The collapsed side of a pickled Golden MidgetMy single complaint about Golden Midget is that its thin rind caved in a bit with brining, so that the pickled melons looked like partially deflated playground balls. But an icebox melon with a thicker rind might collapse this way, too, according to my Moldovan friend Cristina. Still, next year I may try a variety that Germans from Russia might have chosen generations ago, such as Astrakhanski, Melitopolski, or the white-fleshed Cream of Saskatchewan.

East Coast New Pickles

My son was bewildered by the cucumber “pickles” he was served all through his freshman year at his small college on Long Island, New York. “They aren’t sour at all,” he complained last summer. “There’s no taste of fermentation, no vinegar. I think they’re just cucumbers in salt water!”

I was puzzled, too. New Yorkers I know love to brag about their city’s traditional fermented pickles. How could a Long Island college serve unfermented cucumbers in salt water and call them pickles?

I forgot about this discussion until a few weeks later, when I got an email message from a woman named Sheila. Sheila told me about a small restaurant chain in Rhode Island, named Gregg’s, that for twenty years has served something “that’s not quite a pickle”—a cucumber that’s salty and dilly but not noticeably tart. Sheila’s husband wanted her to make some of these near-pickles, so in The Providence Journal she found a recipe, submitted by a reader, for “Taste Like Gregg’s Pickles.”

The recipe starts out like one for a small batch of traditionally brined pickles: You combine cucumbers, salt, spices, garlic, and water in a two-quart jar. But then you leave the jar out at room temperature for only an hour before refrigerating it for a week. At the end of the week the cucumbers aren’t fermented, but they’re ready to eat.

Ready to eat?  Could they be pickled at all, after just a week in the fridge?

Gregg’s wouldn’t talk about its recipe, so I consulted Mike, the sales guy at Pickle Guys, a business started by former employees of the famous Guss’ Pickles when, in 2002, Guss’ left its old site on Essex Street, on the once mostly Jewish Lower East Side of Manhattan.
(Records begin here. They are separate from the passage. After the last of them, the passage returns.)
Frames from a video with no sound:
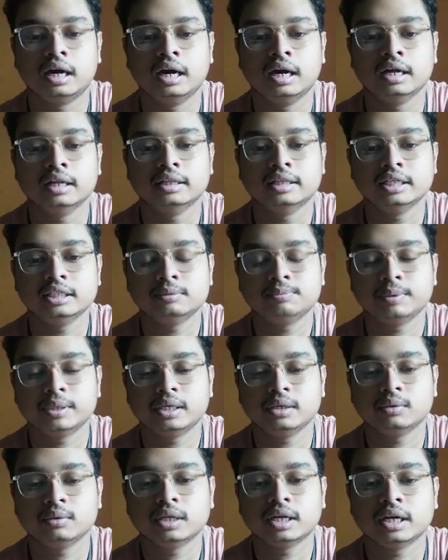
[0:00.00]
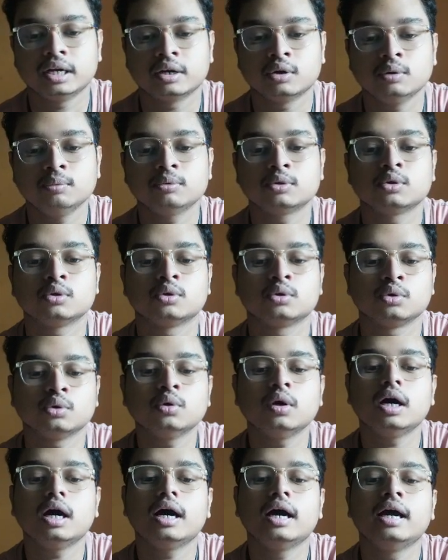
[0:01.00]
this particular group to
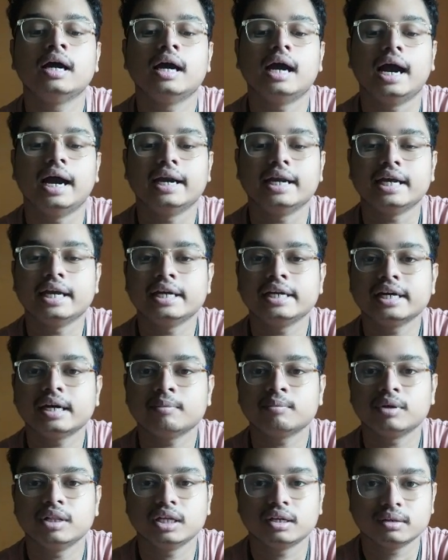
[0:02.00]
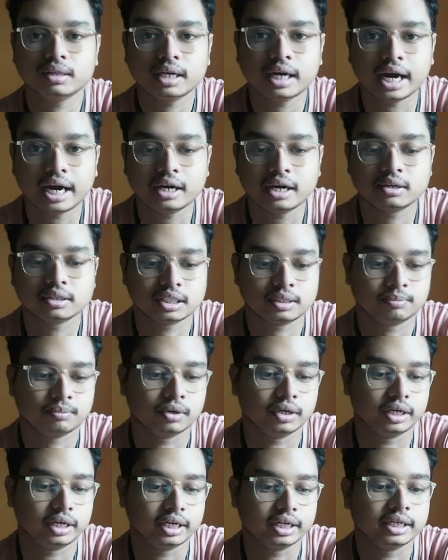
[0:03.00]
do an intermolecular hydrogen
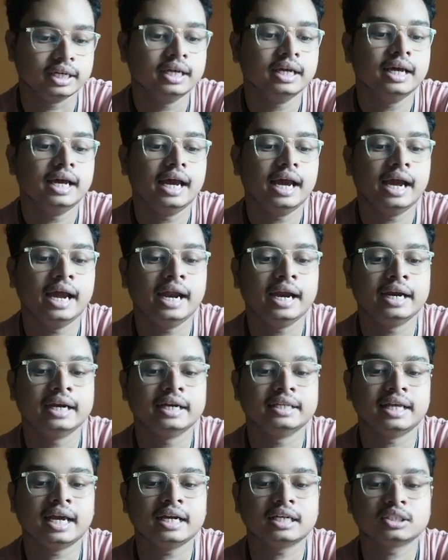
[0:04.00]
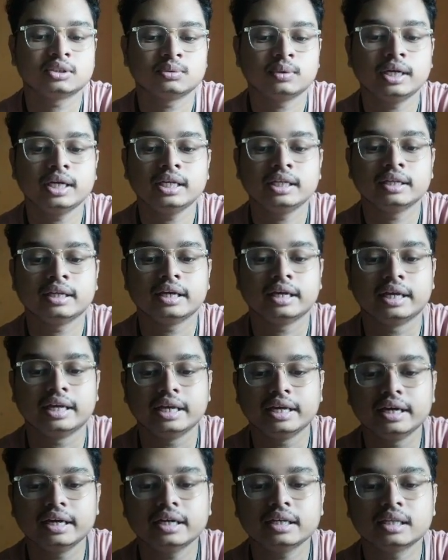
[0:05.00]
bonding, and that's why
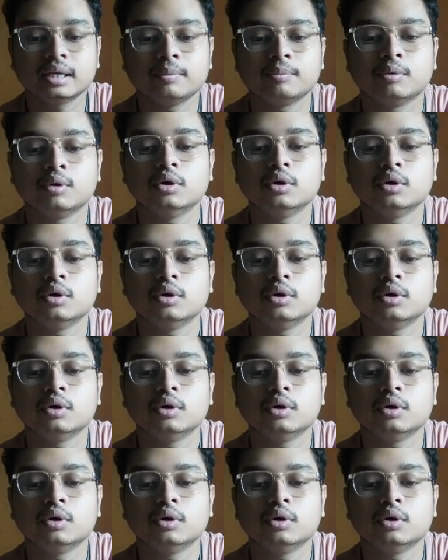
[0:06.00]
here the boat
Pickle Guys—which makes truly kosher pickles, under the supervision of a rabbi—sells a product like Gregg’s, Mike said, as “new pickles.” Mike explained that new pickles “are pretty much the least pickled, more like a salty cucumber, pickled anywhere from one to ten days. After that they will become a half-sour pickle.” Pickle Guys sells a lot of new pickles, some of them heavily seasoned with chile.

I’d already started my own batch of new pickles, adapted from the “Taste Like Gregg’s” recipe. Here is my version of—

East Coast “New Pickles”

 2 quarts 3- to 5-inch pickling cucumbers, blossom ends trimmed
8 garlic cloves
1½ tablespoon mixed pickling spices
¼ teaspoon hot pepper flakes
2 tablespoons pickling salt
4 cups water

Pack a two-quart jar tightly with the cucumbers, interspersing among them the garlic, spices, and pepper flakes. Stir the salt into the water until the water clears. Cover the cucumbers with the brine. Tightly cap the jar, let it sit at room temperature for an hour, and then store it in the refrigerator for at least a day and preferably a week.
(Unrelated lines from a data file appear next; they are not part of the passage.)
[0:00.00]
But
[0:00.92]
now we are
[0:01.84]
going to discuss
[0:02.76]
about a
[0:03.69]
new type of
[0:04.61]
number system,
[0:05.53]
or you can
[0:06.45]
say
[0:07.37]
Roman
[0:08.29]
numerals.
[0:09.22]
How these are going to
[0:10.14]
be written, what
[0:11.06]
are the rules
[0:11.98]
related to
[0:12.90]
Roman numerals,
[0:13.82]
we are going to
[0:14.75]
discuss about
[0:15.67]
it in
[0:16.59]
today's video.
After their first few days in the refrigerator, my son and I started tasting the new pickles. I found I actually liked these garlicky, salty, dilly cukes, despite their lack of acidity. My son liked them, too, much more than the ones he’d been served at college. They were a refreshing change from either fermented or vinegar dills. Over time they got stronger in flavor, but even after two months in the refrigerator the cucumbers showed no signs of fermentation—no graying of the skins, no bubbling or clouding of the brine. They neither soured nor spoiled before we ate them all.

While gardeners throughout the rest of the country drown in cucumbers, I wait for the first of mine to grow past cornichon stage. Never before this weirdly cool summer have I felt such a hunger for cucumbers. In a week or so, when I start bringing in cukes by the armload, I think I’ll make some new pickles. I doubt they’ll get as old as a week before we devour them all.